The problem —
Using the data below, print exactly the line with "Video frames at 15", the line with "Transcript: F.N. Souza.", and every line between them, but none of the pictures.

### Data for processing ###

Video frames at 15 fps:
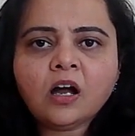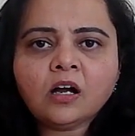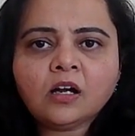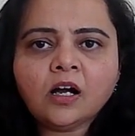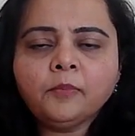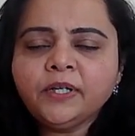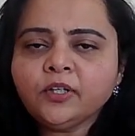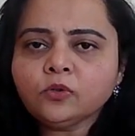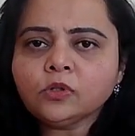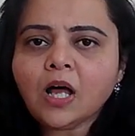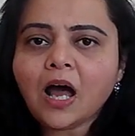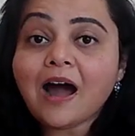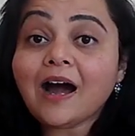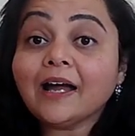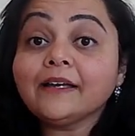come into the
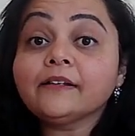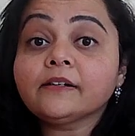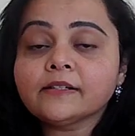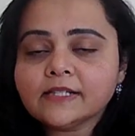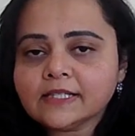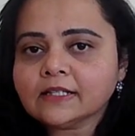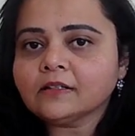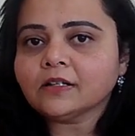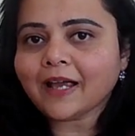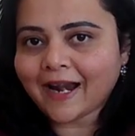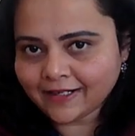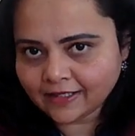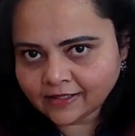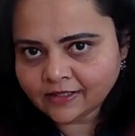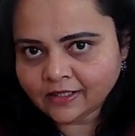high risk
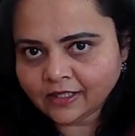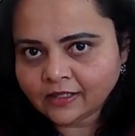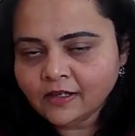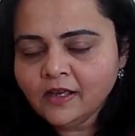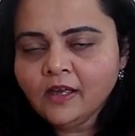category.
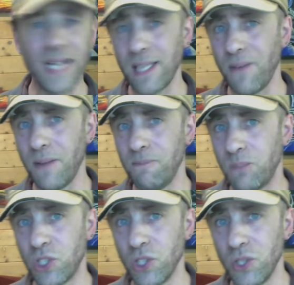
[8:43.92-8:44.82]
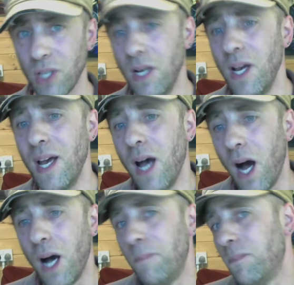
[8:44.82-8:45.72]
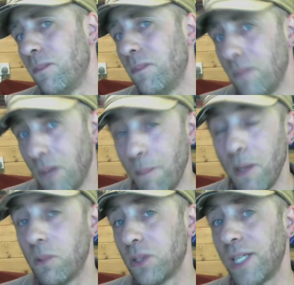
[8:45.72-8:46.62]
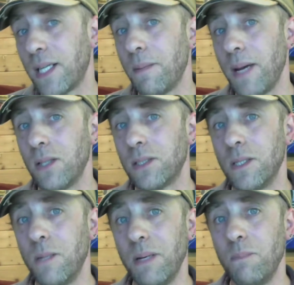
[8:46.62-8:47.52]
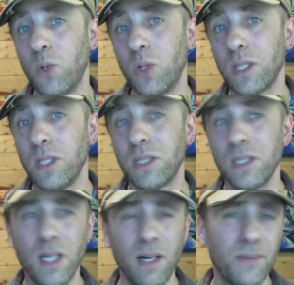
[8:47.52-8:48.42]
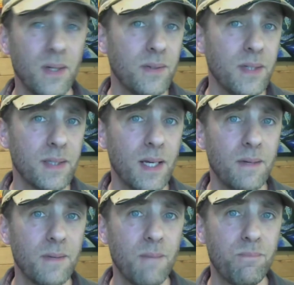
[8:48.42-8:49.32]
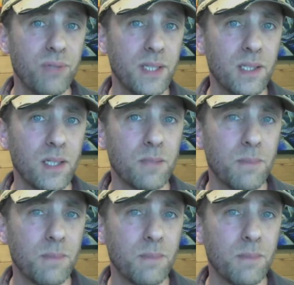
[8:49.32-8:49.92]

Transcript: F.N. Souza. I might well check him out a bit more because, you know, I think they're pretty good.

###
### Data for processing ###

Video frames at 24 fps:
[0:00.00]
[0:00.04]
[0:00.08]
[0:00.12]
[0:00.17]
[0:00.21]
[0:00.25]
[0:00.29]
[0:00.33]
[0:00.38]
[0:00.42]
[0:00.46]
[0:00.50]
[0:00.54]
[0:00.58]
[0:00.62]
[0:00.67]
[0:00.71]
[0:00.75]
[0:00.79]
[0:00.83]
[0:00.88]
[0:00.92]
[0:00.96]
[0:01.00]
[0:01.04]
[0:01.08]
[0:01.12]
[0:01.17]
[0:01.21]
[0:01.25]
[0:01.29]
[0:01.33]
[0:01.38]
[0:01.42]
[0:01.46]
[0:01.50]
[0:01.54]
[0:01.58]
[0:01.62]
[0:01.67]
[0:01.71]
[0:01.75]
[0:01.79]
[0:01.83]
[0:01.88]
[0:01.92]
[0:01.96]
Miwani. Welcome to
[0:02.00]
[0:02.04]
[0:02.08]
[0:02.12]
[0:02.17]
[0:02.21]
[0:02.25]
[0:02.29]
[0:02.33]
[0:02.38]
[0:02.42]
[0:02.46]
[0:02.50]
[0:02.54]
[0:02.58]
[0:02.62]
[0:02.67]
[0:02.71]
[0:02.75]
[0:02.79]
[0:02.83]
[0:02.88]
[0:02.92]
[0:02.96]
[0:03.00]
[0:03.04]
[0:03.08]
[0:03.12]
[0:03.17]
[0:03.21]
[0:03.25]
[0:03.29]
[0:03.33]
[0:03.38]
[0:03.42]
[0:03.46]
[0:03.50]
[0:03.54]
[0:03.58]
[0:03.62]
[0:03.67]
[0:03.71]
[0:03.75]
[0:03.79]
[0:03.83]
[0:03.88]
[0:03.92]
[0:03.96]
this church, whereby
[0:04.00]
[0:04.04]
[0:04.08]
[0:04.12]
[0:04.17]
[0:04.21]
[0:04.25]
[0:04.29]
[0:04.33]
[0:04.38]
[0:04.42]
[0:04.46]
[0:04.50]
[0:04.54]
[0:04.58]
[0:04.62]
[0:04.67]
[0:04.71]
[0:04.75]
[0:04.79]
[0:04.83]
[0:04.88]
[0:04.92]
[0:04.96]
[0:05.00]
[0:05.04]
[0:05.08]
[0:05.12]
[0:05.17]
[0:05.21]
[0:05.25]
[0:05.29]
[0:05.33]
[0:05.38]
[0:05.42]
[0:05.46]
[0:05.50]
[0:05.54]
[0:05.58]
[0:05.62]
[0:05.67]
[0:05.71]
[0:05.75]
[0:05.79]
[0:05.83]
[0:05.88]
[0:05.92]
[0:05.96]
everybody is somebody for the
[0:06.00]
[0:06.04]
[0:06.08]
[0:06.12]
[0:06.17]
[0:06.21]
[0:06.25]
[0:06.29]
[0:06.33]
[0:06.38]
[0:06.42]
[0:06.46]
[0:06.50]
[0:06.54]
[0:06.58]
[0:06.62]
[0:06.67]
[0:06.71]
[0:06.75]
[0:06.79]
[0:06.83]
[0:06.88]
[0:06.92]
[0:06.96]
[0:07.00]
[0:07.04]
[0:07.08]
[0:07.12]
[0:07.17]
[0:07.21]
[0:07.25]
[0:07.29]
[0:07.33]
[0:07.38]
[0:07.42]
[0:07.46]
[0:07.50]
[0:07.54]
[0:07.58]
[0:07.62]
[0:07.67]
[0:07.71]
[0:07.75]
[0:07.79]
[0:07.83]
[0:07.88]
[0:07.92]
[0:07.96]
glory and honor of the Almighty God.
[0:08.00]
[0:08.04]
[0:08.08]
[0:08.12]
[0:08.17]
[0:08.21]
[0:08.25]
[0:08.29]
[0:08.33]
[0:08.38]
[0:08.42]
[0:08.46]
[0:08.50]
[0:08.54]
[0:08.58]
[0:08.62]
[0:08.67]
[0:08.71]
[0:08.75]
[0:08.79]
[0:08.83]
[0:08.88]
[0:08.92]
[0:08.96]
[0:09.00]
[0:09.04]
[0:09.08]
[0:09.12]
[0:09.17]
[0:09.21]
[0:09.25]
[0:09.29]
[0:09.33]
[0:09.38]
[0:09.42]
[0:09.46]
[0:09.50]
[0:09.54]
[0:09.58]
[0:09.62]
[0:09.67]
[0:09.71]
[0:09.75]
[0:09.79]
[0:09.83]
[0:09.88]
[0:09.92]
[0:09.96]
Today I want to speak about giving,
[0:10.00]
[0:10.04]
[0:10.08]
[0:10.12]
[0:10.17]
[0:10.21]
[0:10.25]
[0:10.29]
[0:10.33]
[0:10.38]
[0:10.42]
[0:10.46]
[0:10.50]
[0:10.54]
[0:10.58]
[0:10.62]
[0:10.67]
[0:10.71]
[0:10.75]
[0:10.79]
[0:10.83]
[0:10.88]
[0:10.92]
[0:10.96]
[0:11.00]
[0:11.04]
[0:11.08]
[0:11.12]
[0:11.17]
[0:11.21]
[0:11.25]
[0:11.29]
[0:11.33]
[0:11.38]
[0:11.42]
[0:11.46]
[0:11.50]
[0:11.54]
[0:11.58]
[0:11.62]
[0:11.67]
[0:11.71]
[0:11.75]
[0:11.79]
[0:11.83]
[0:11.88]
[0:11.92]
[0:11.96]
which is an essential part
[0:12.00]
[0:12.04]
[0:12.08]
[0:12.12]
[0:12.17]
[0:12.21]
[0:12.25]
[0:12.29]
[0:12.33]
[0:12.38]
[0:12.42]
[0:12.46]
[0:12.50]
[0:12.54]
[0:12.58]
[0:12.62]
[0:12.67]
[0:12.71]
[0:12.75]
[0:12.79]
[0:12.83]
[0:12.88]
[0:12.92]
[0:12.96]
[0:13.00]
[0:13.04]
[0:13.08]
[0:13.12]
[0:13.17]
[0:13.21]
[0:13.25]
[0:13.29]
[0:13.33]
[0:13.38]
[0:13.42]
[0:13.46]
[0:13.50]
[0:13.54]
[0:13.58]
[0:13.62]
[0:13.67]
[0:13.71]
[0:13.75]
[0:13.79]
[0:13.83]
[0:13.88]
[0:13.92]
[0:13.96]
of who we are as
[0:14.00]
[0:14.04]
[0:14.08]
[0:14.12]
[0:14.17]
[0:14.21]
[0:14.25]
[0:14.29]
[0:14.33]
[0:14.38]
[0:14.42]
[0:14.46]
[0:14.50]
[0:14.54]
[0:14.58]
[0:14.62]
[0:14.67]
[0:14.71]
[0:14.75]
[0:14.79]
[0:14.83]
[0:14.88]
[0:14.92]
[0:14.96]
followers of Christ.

###
### Data for processing ###

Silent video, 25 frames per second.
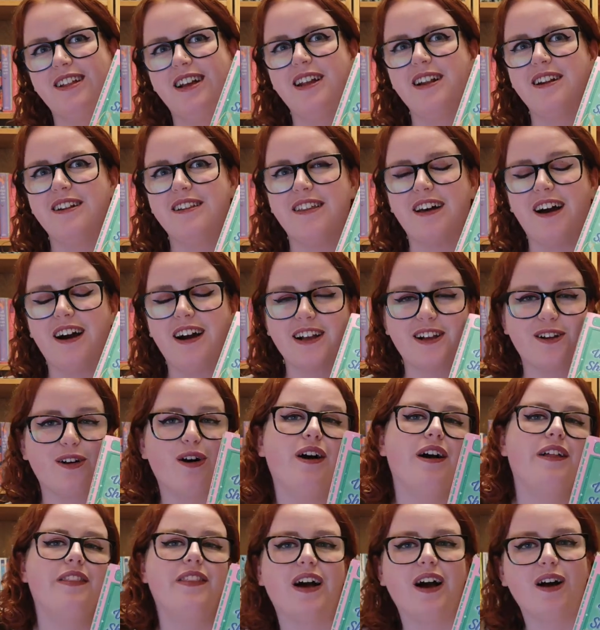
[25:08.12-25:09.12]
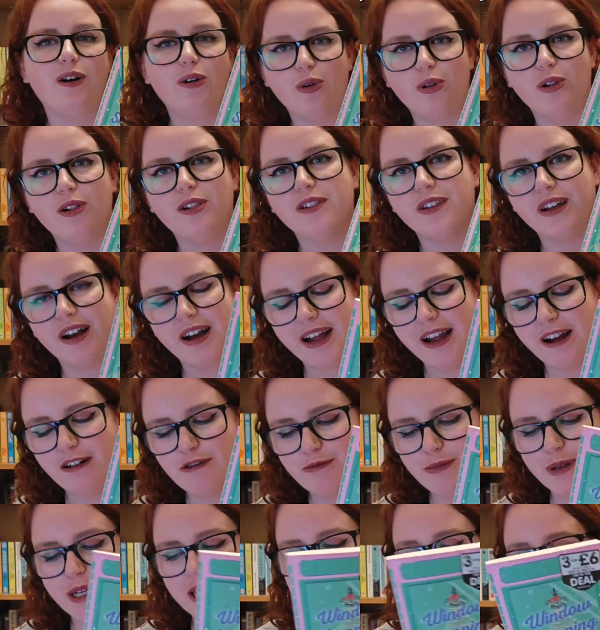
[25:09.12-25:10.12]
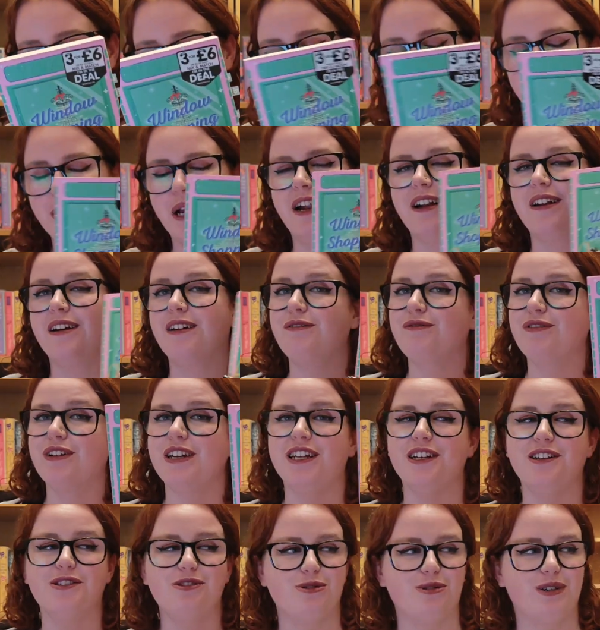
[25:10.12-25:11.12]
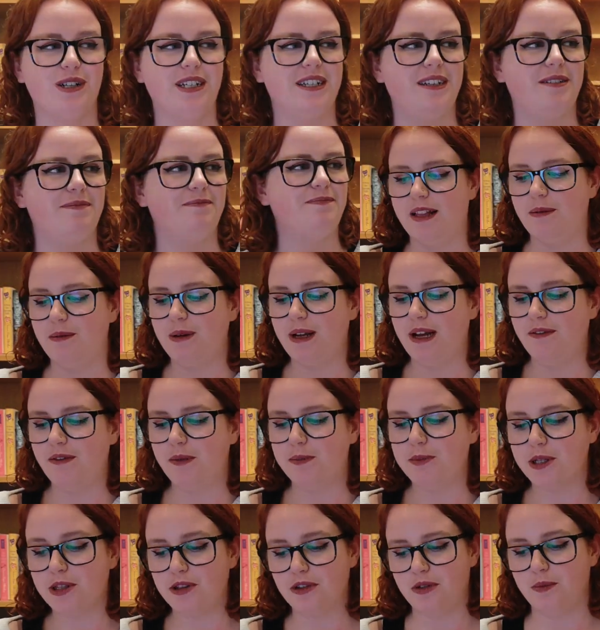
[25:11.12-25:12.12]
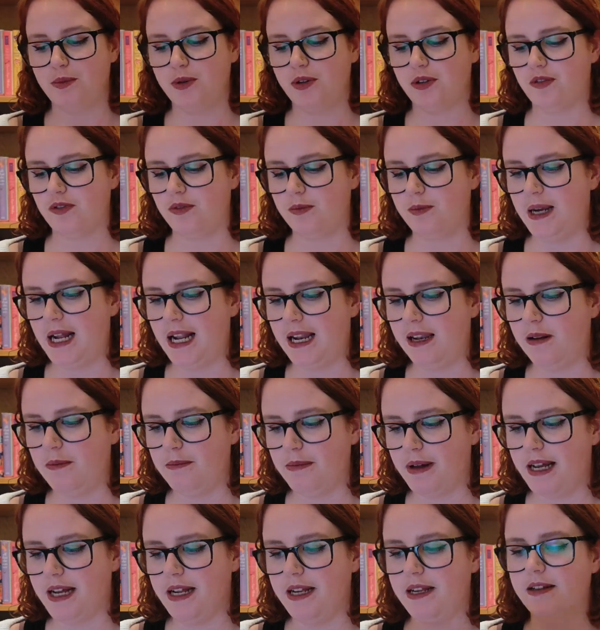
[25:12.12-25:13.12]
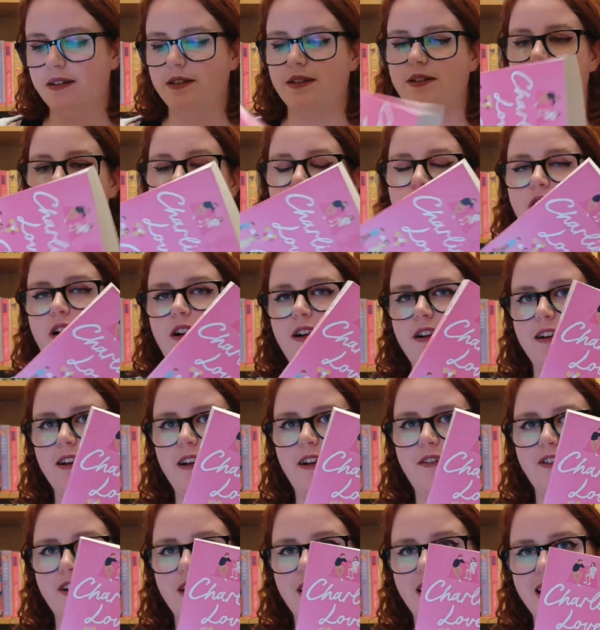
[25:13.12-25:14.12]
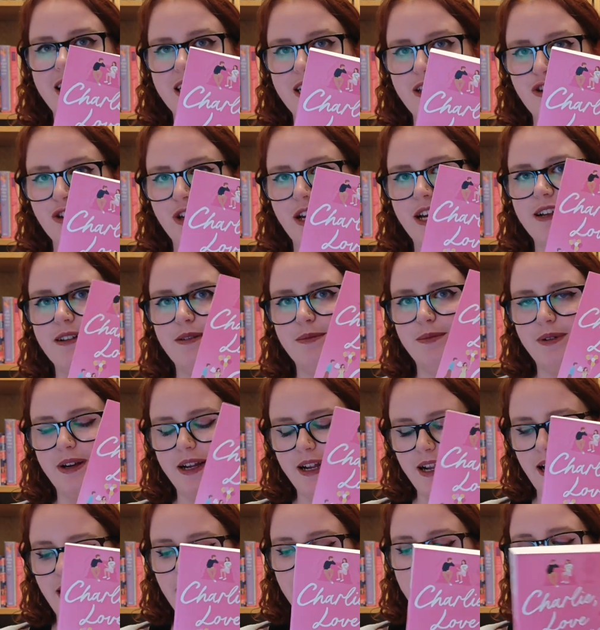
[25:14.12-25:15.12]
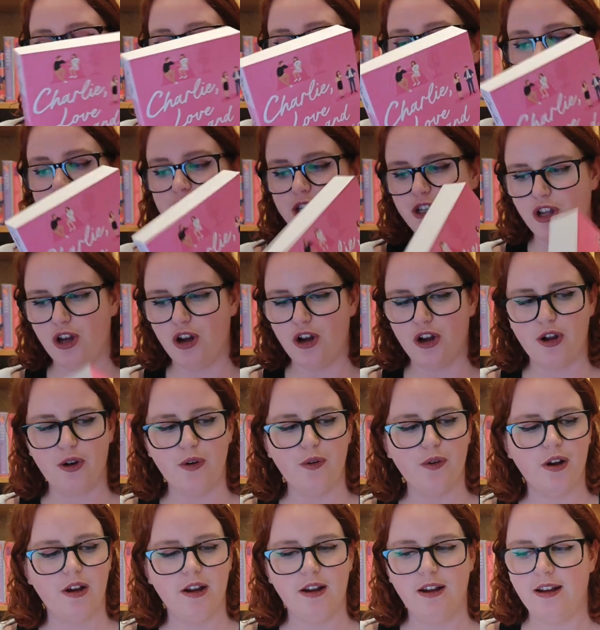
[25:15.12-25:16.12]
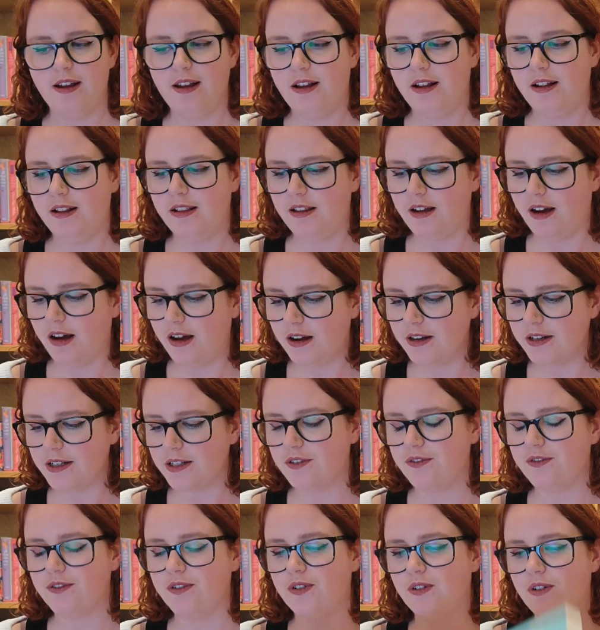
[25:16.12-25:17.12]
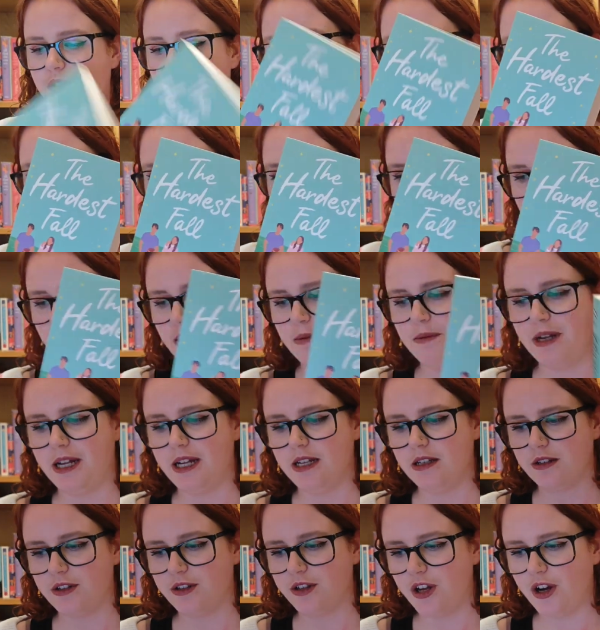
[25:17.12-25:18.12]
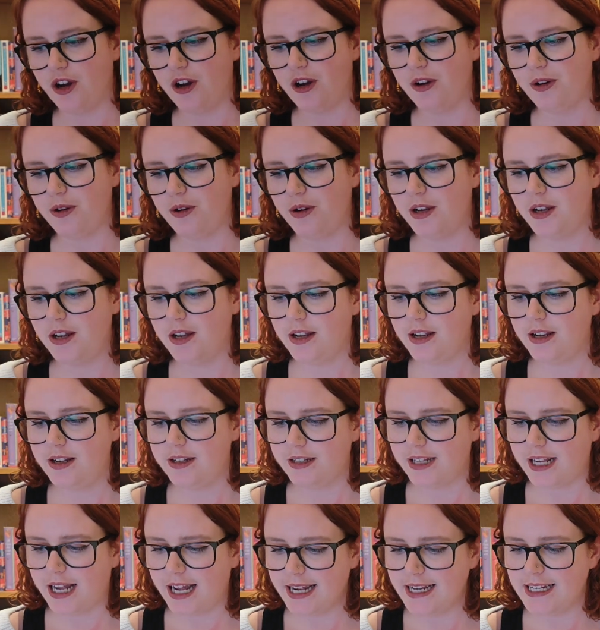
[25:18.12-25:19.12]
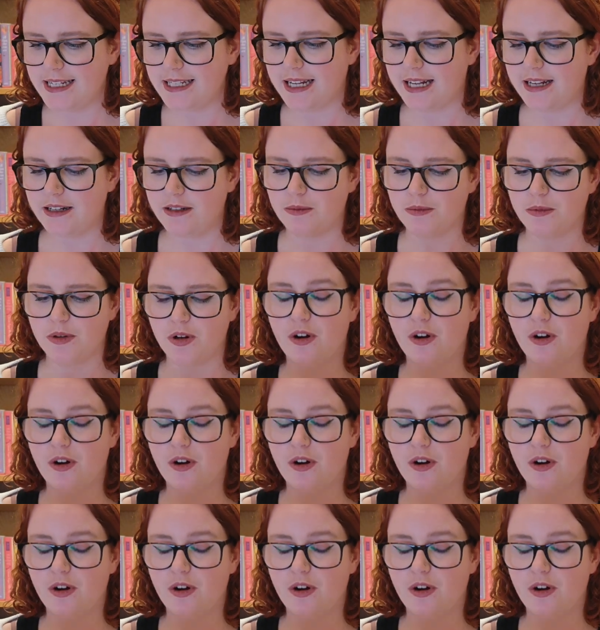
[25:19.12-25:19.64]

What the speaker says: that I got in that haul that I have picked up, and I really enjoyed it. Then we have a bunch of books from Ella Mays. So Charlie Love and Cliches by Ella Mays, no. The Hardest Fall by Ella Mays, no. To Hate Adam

###

Reply to the exercise —
Video frames at 15 fps:
come into the
high risk
category.
[8:43.92-8:44.82]
[8:44.82-8:45.72]
[8:45.72-8:46.62]
[8:46.62-8:47.52]
[8:47.52-8:48.42]
[8:48.42-8:49.32]
[8:49.32-8:49.92]

Transcript: F.N. Souza. I might well check him out a bit more because, you know, I think they're pretty good.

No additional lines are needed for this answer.